Jadis, les gens s’étonnaient devant la vision d’une dépouille. Aujourd’hui, plus d’émotion n’est visible! Nada. Les individus semblent être plus surpris de vous voir en vie que morts. Cette scène est encore plus déroutante! On annonce la nouvelle du décès d’un proche et l’autre interlocuteur lâche comme réponse : « c’est vrai ? Non, c’est une blague ! » . Ensuite vient un silence suivi d’un « humm, le pauvre ! ». Quelques secondes après, tranquillement la personne informe l’autre qu’elle est occupée ! C’est l’heure d’un match de football, la finale de la ligue des champions, par exemple, un événement très important qu’elle ne peut se permettre de rater! Ou, elle appelle un proche pour savoir si son feuilleton télévisé a déjà débuté. Celui qui est mort “paix à son âme” et hasta la vista Baby.

Nous vivons chaque jour des scènes semblables à celle-ci. Nathalie une élève d’une école publique qui fait la queue devant une marchande de friture. Elle voit un professeur traverser la rue pour franchir la porte de l’établissement où il dispense ses cours. Elle se contente de lui faire signe de la main et lui balance « Ou la toujou! Saw vinn fé la? Mwen konnen u mouri wi mwen sa fè dè jou yo pa wè w lekòl la ! (Tu es encore de ce monde! Qu’est-ce que tu es venu faire ici ? J’ai cru que tu étais mort, ca fait des jours que tu n’es pas venu à l’école ».
Peut-on se permettre de tenir un tel discours quand on a conscience que la vie de son prochain est précieuse ? On se permet de jouer avec la vie dans ce pays comme si elle n’avait pas d’importance. Les haïtiens sont comme immunisé par la mort, et ceci depuis le drame du 12 janvier 2010, un tel drame ne peut que traumatiser même les plus forts d’entre nous
Voici la goutte d’eau qui vient déborder le vase! Le drame de la femme qui a tué son mari et a placé son cadavre au fond d’un bac cylindrique plastique aurait dû émouvoir et susciter des débats ! Mais non, cette histoire est devenue un sujet d’amusement ! Les individus préfèrent transformer cette tragédie en une blague, cela se passe tant dans nos rues que sur les réseaux sociaux. Comme illustration, prenons les commentaires recueillis rien qu’à la vue de cet objet que nous utilisons pourtant dans notre vie courante. Un passant remarque un de ces fameux bacs en vente, il se marre en criant en direction de la marchande « Tu ne crains pas que la police t’arrêtes ? Tu veux y placer la vendeuse qui est à tes côtés ? » A une potentielle acheteuse de rétorquer « Moi je lui ai fait un e offre de deux mille gourdes pour le bac, je n’ai pas de mari à dépecer pour le mettre dedans. Je veux l’acheter uniquement pour stocker de l’eau».

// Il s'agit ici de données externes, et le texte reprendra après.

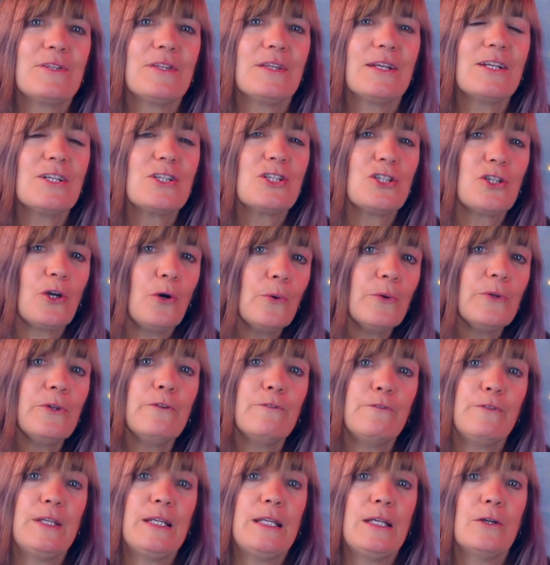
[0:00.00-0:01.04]
that I show in the
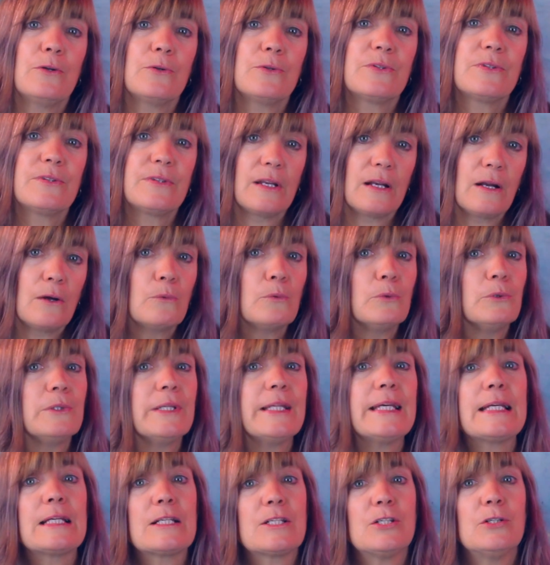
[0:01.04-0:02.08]
videos that I will
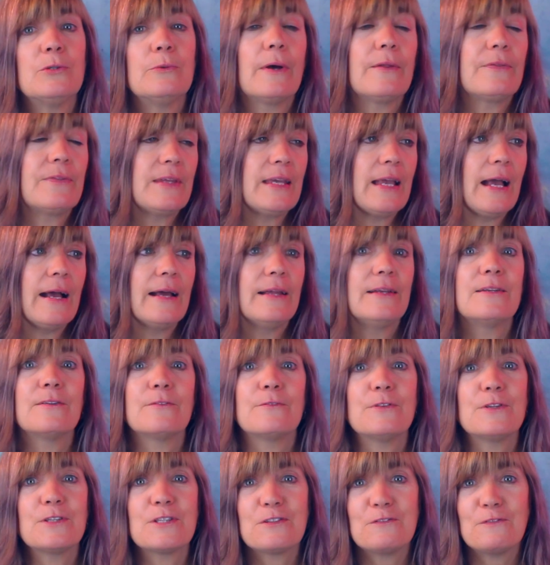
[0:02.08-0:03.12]
link to at the end
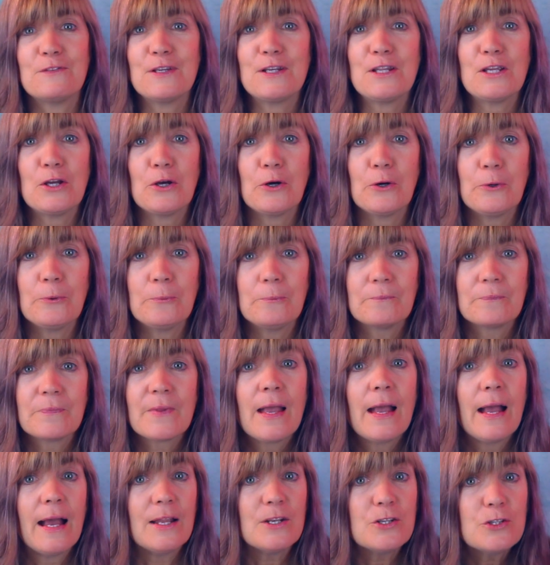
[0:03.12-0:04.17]
of this video.
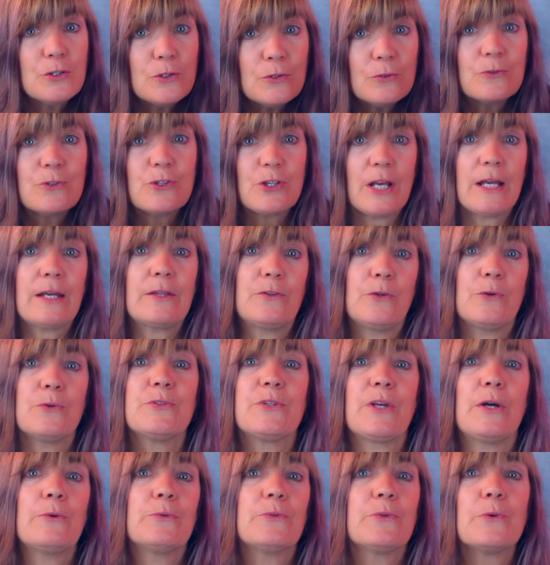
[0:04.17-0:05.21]
And do check
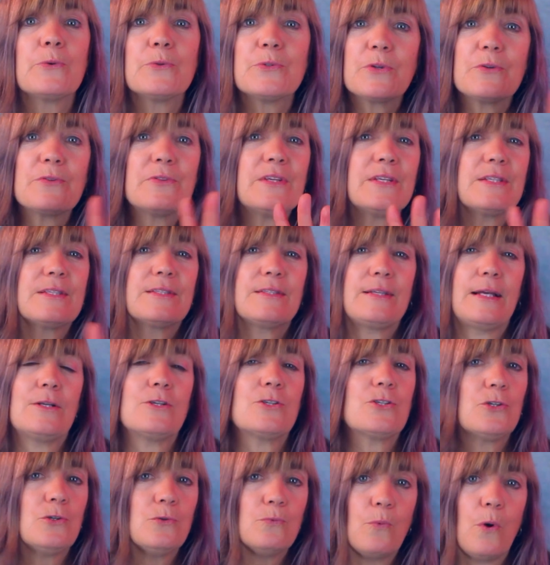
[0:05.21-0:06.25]
those out. Those are the
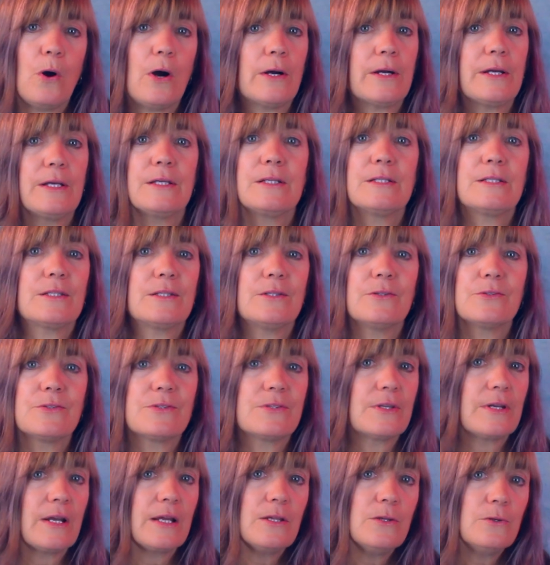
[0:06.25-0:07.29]
essential walking skills
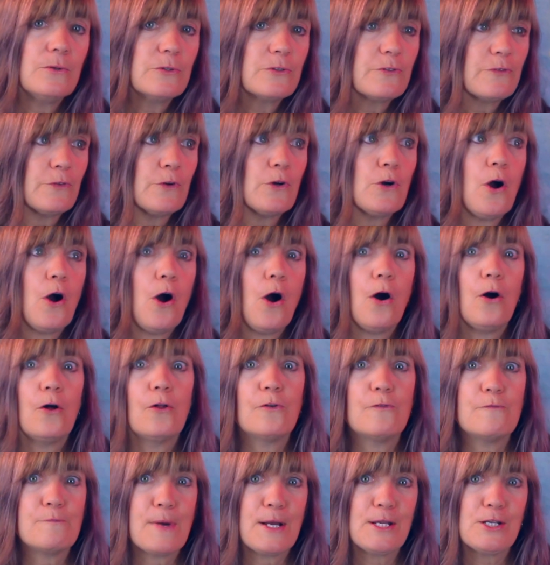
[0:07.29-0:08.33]
that I use for all
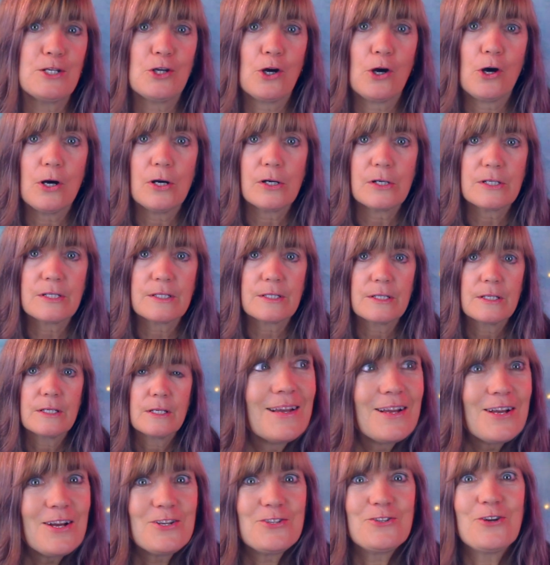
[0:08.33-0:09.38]
of my dogs.
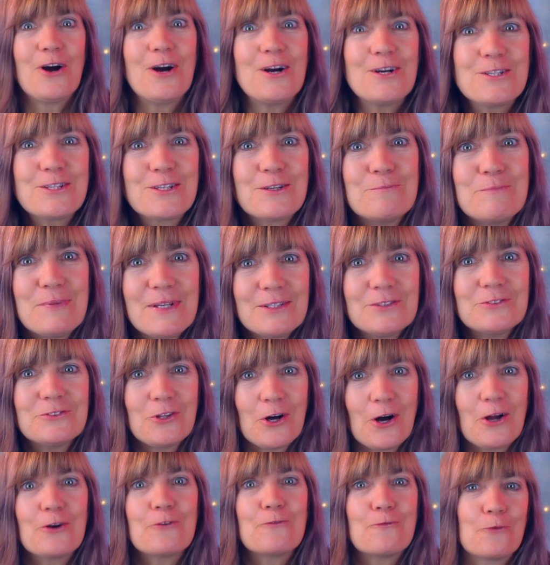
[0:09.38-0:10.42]
Dogs can be a
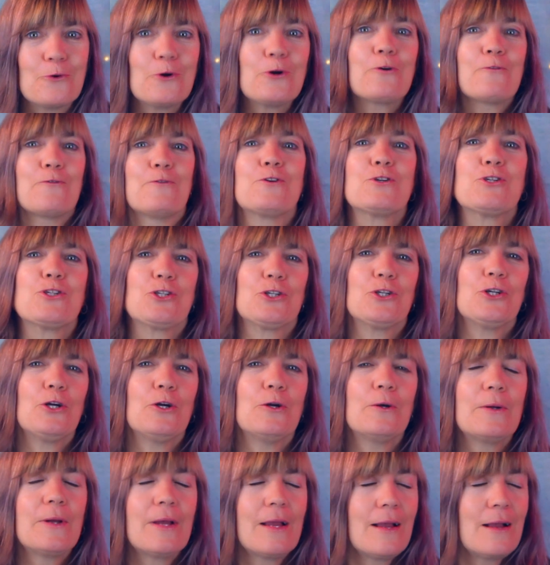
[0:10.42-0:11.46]
lot of work for
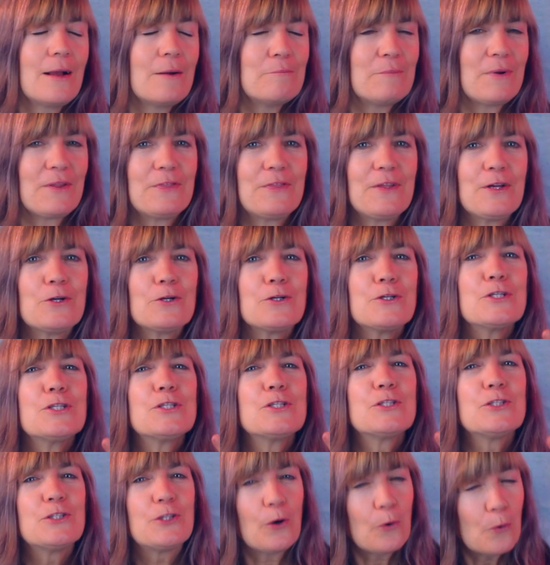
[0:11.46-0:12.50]
sure, but they're
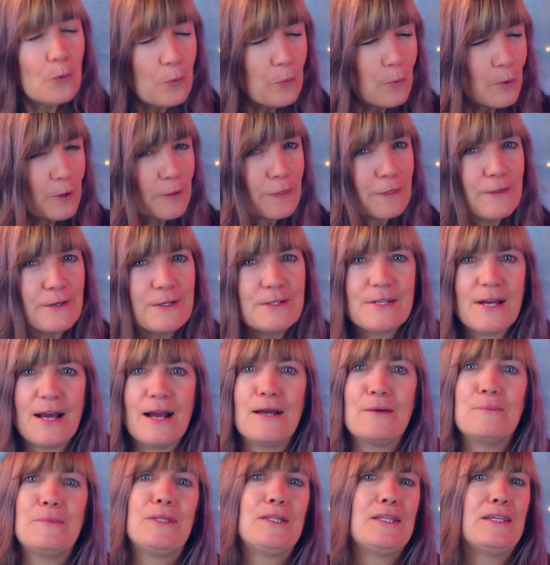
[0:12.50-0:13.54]
so worth the
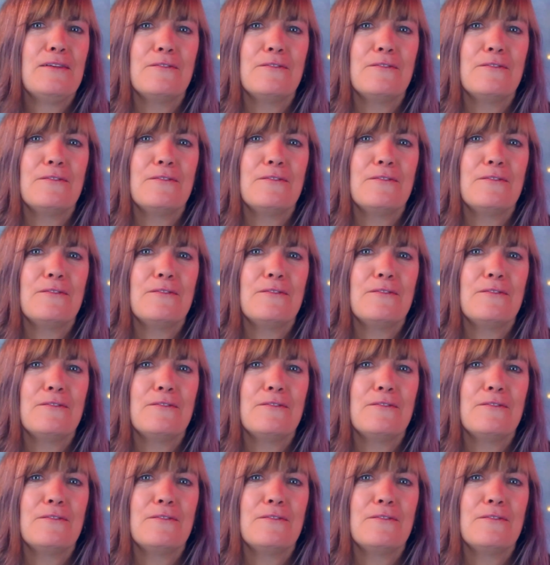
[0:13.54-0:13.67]
time and the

L’éducation semble n’avoir pu prémunir contre ce mal. Une étudiante de la faculté des sciences économiques réprimande un garçon qui l’embête en le menaçant de le découper en petits morceaux pour les placer ensuite dans un bac.
La disparition tragique n’a pas vraiment touché la population, selon Pierre qui s’errige en défenseur du feu mari de la dame désigné par le trsite pseudonyme « fanm doum nan » (la femme au bac cylindrique en plastique) en souvenir du sort qu’elle a infligé à l’homme qui partageait son lit. De son point de vue, si c’était un homme qui avait commis ce crime il y aurait plus de scandale. Vu que c’est une femme alors c’est normal, une simple revanche pour les mauvais comportements des machistes coureurs de jupon.
Voilà, l’état psychologique des haïtiens ! Il est peut être due a la peur qui sait ? Il fut un temps où les gens se soutenaient pour défendre des inconnus dans la rue quand ils se faisaient attaquer, maintenant on se fait braquer et tuer dans la rue et les gens détournent leur regard comme pour dire: Tant que c’est pas moi ni un proche! I dont care!